Я укрыла его одеялом. Потом подлезла под бочок, но мужчина мечты вновь превратился в противного Колхозника. Отстранил меня и велел не трогать попусту. «Попусту», ха!
После чего отрубился.
И вот я сижу в этом обшарпанном синем кресле дешевого, но чистого номера, чувствую раздрай в душе и страх от размытости будущего. Смотрю на своего спутника и улыбаюсь. Луч света пробивается в щель между плотными шторами. От нечего делать, я ловлю его зеркальцем и пускаю солнечного зайчика.
Сначала по стенам, затем по кровати. По одеялу. Направляю на сомкнутые губы Данила, которые вчера целовала, лизала, прикусывала. На его небритые щеки, на закрытые глаза.
Даня морщится! Я улыбаюсь и отвожу зеркальце. Затем навожу снова. И снова. Пока он не просыпается.
Присаживается на кровати, смотрит на меня сонно.
— Всё будет хорошо? — спрашиваю я.
— Конечно, — отвечает, не растерявшись.
Я спрыгиваю с кресла и галопом несусь к нему. Забираюсь на колени, обнимаю и целую в щеки. В ответ он обнимает меня крепко-крепко.

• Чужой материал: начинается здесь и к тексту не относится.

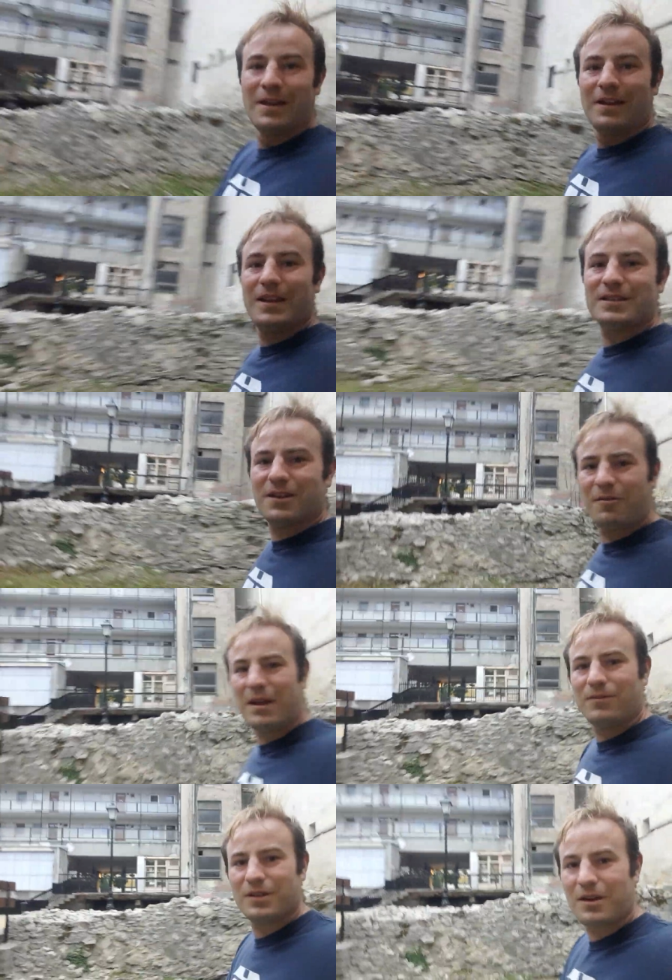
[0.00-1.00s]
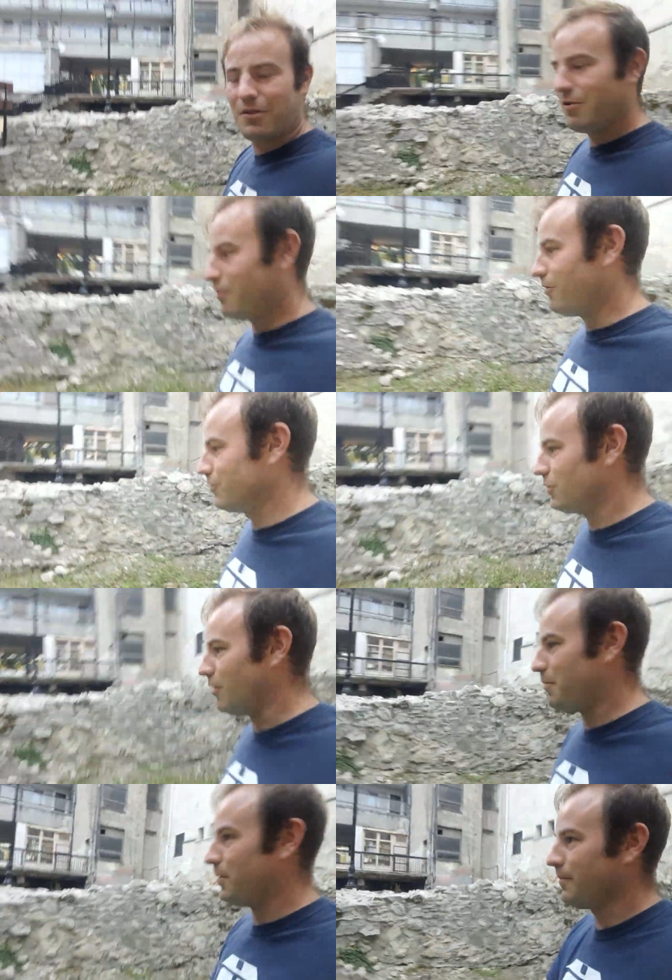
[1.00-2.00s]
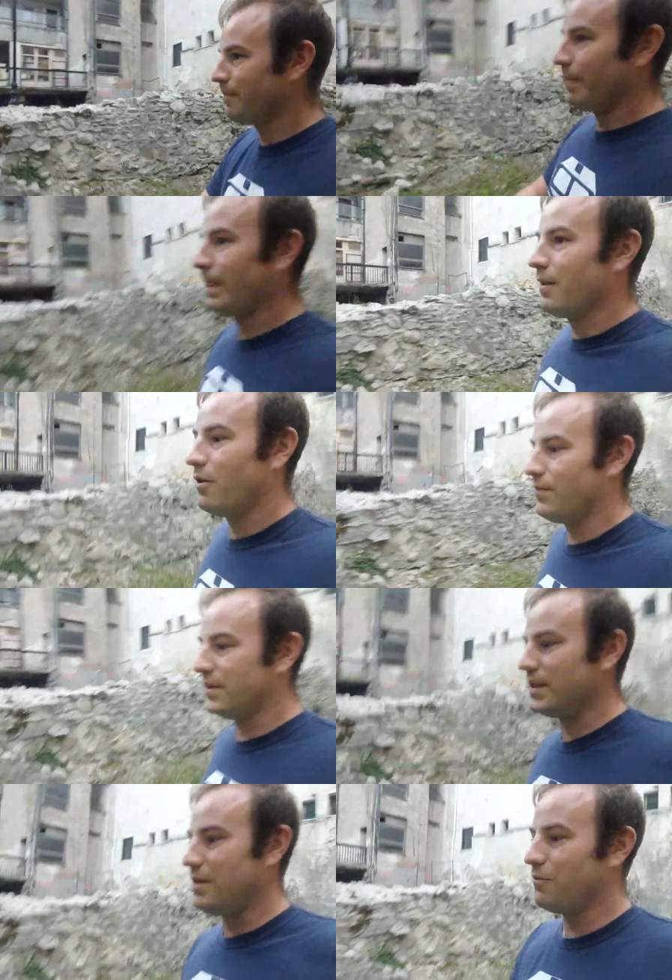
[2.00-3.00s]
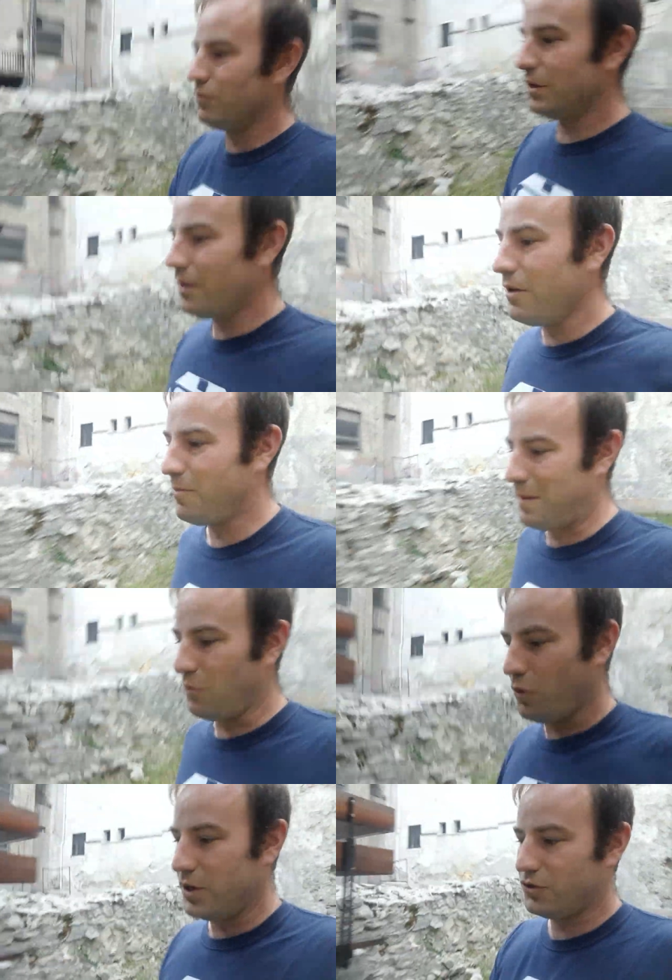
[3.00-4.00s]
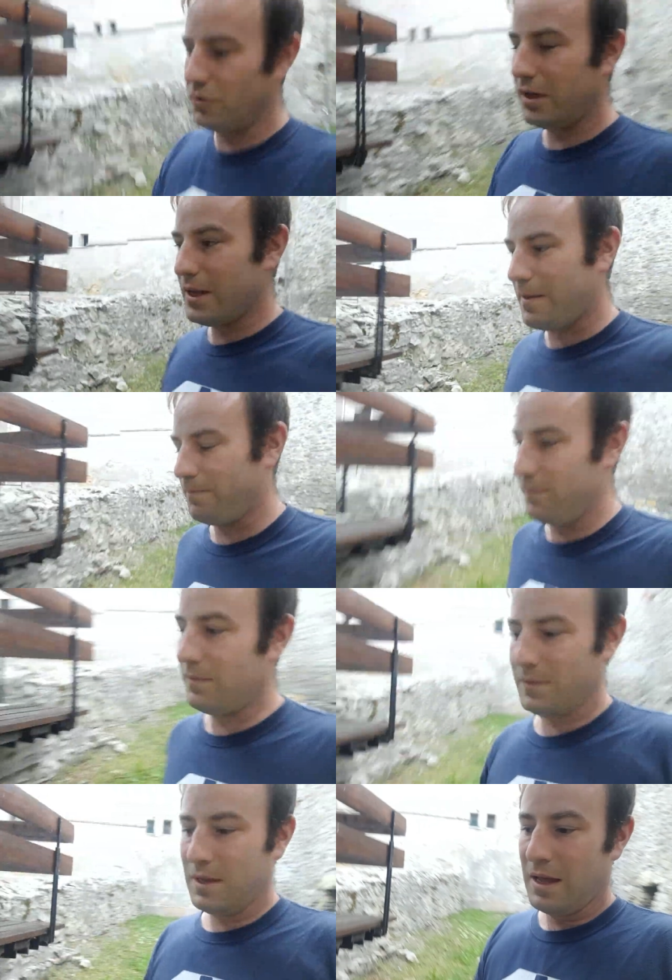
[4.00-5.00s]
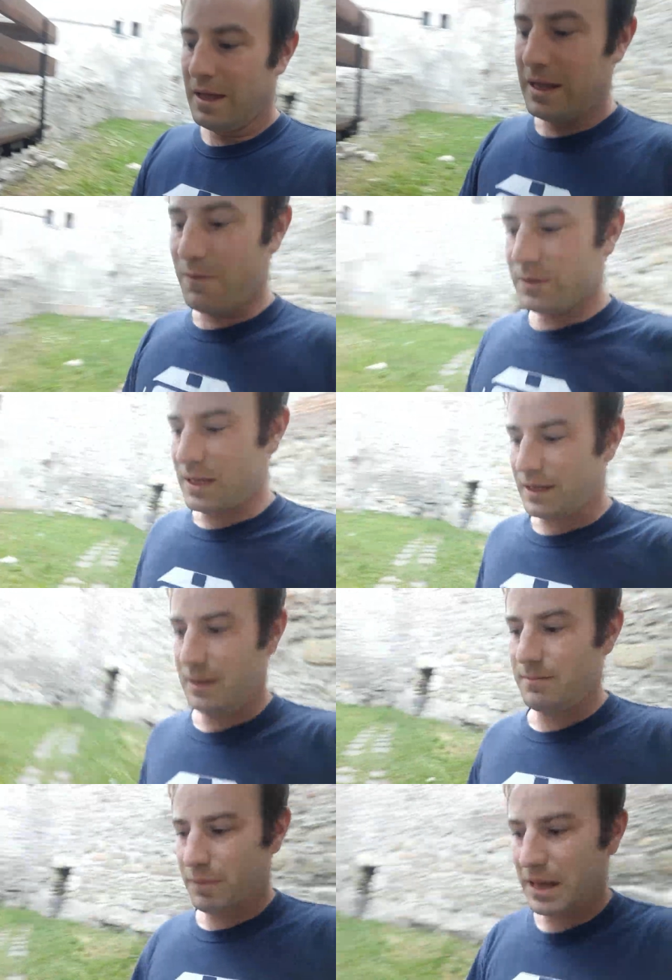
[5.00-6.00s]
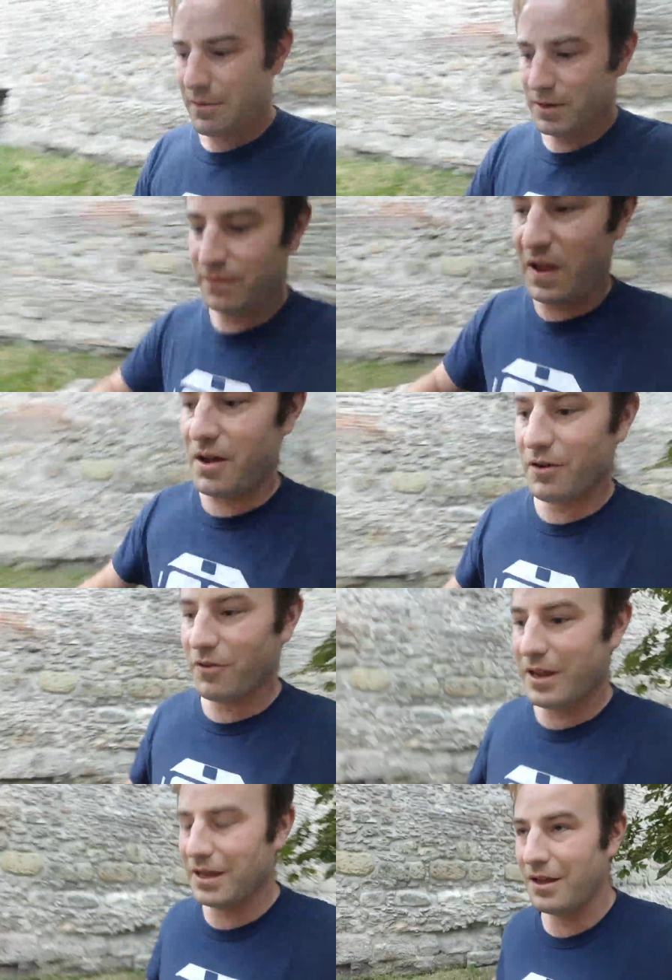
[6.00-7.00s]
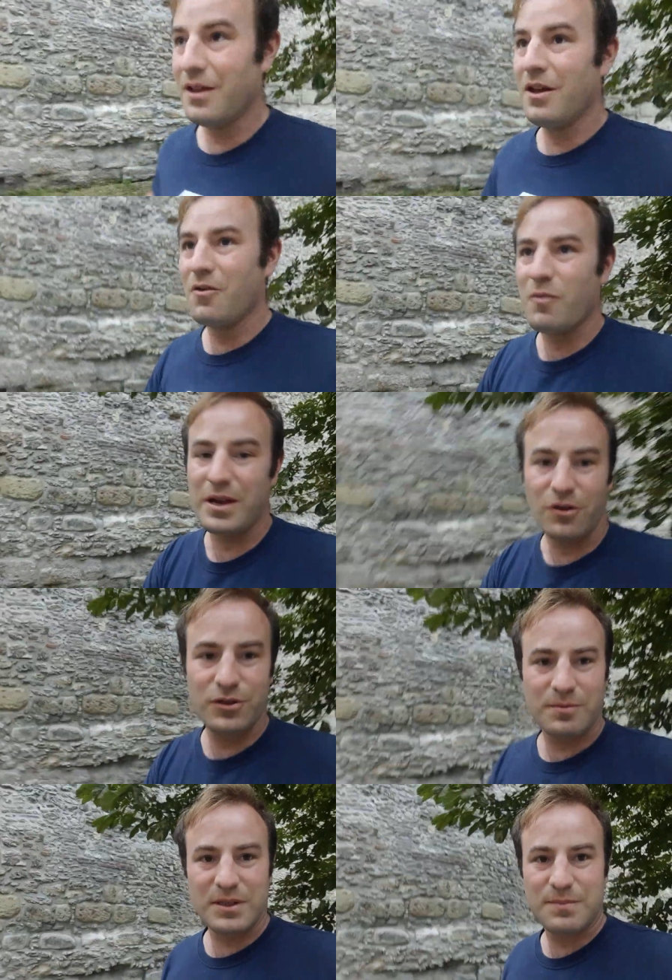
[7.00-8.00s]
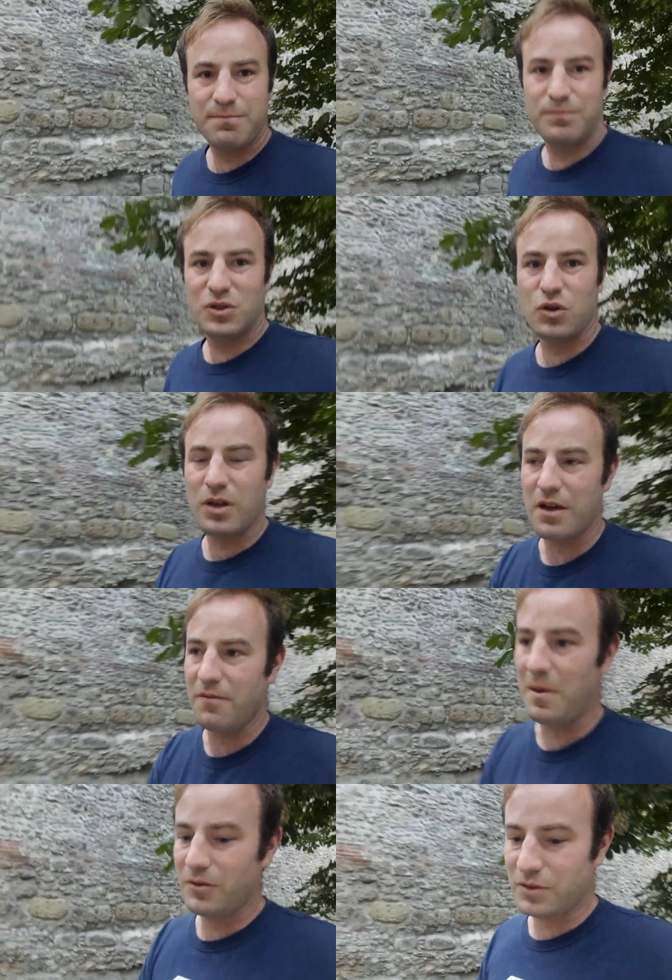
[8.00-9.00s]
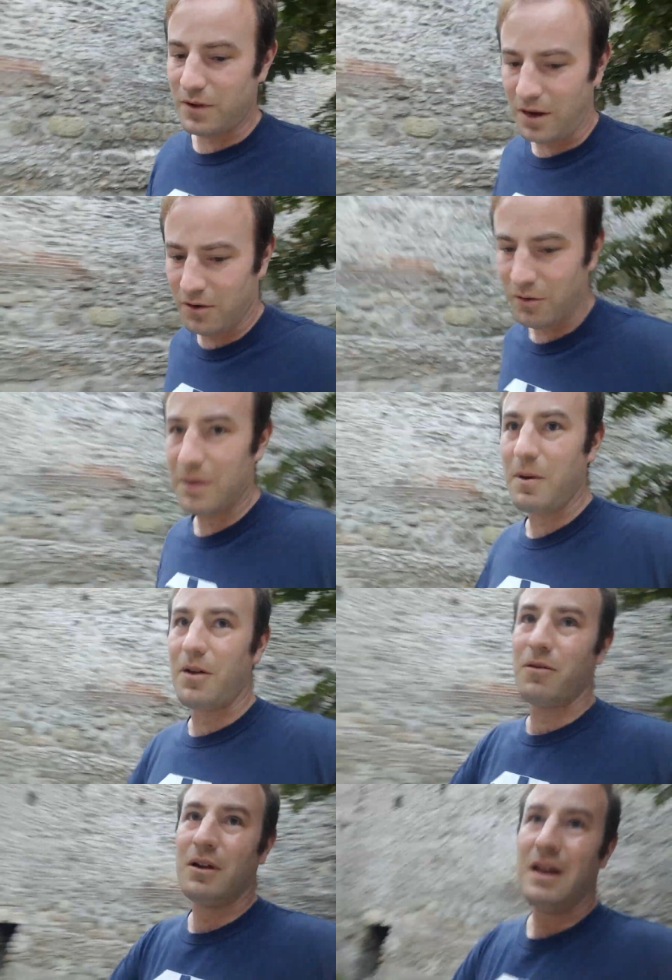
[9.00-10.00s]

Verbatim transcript: let's go around and go on top of the city wall. So a little bit more history. There was that period of Hungary where the Ottomans took over most of Hungary. Well,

Не представляю, как бы со всем этим справилась одна! Просто не представляю!
В Омск мы приезжаем совсем поздно. Много раз останавливаемся в дороге: Данилу названивает начальство с хутора. Каждый раз он выходит из машины и подолгу разговаривает, иногда на повышенных тонах. Как бы не уволил его Новый Кулак за это приключение! Тем более на хозяйской машине.